SOURCE DATA below:
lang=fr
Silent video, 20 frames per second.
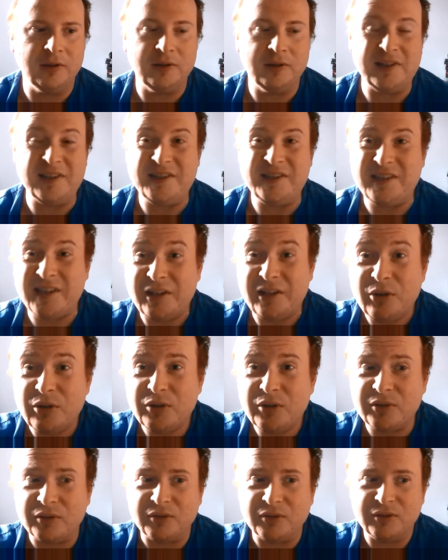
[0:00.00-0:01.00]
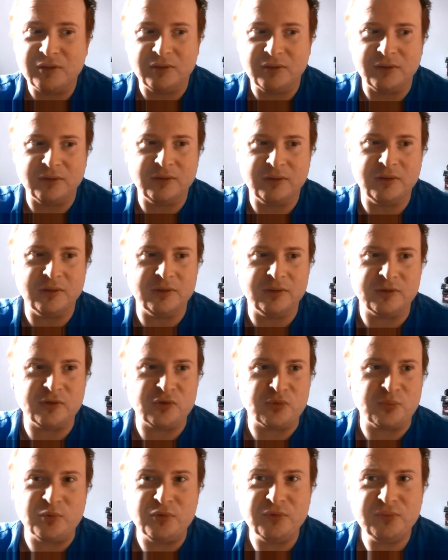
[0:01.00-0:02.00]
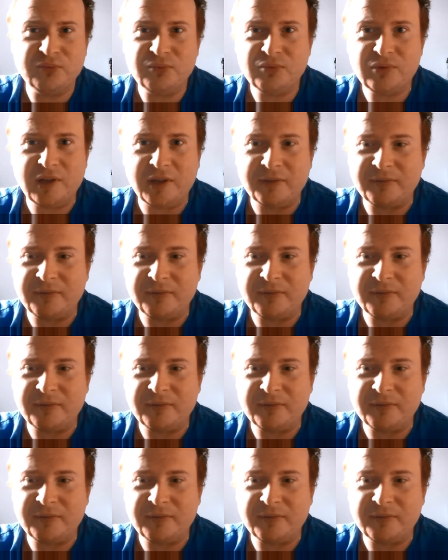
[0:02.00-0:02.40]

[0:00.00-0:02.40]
euh, les dialogues. Euh, je m'en fous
End of SOURCE DATA.
* WHAT IS EXPECTED:
Can the entries above be repeated exactly, without their pictures?

* RESPONSE AREA:
lang=fr
Silent video, 20 frames per second.
[0:00.00-0:01.00]
[0:01.00-0:02.00]
[0:02.00-0:02.40]

[0:00.00-0:02.40]
euh, les dialogues. Euh, je m'en fous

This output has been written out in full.